Provided records
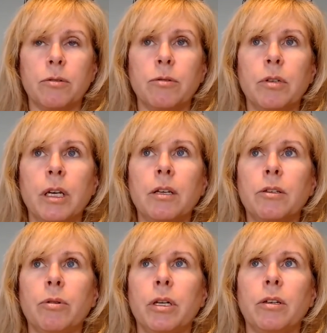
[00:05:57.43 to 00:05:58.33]
You need
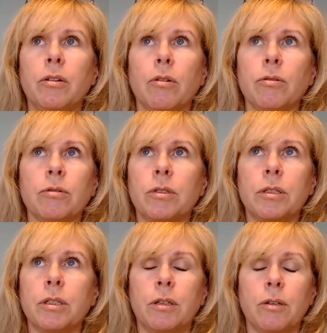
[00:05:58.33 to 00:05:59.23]
to eat. You
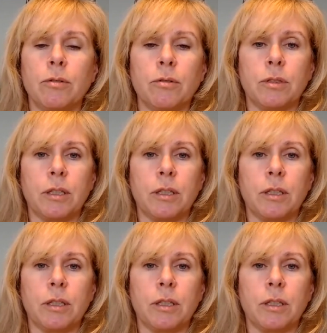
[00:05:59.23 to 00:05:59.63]
don't.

Work instructions
Where a picture appears, omit it, and otherwise retype the material exactly.

Output of the exercise
[00:05:57.43 to 00:05:58.33]
You need
[00:05:58.33 to 00:05:59.23]
to eat. You
[00:05:59.23 to 00:05:59.63]
don't.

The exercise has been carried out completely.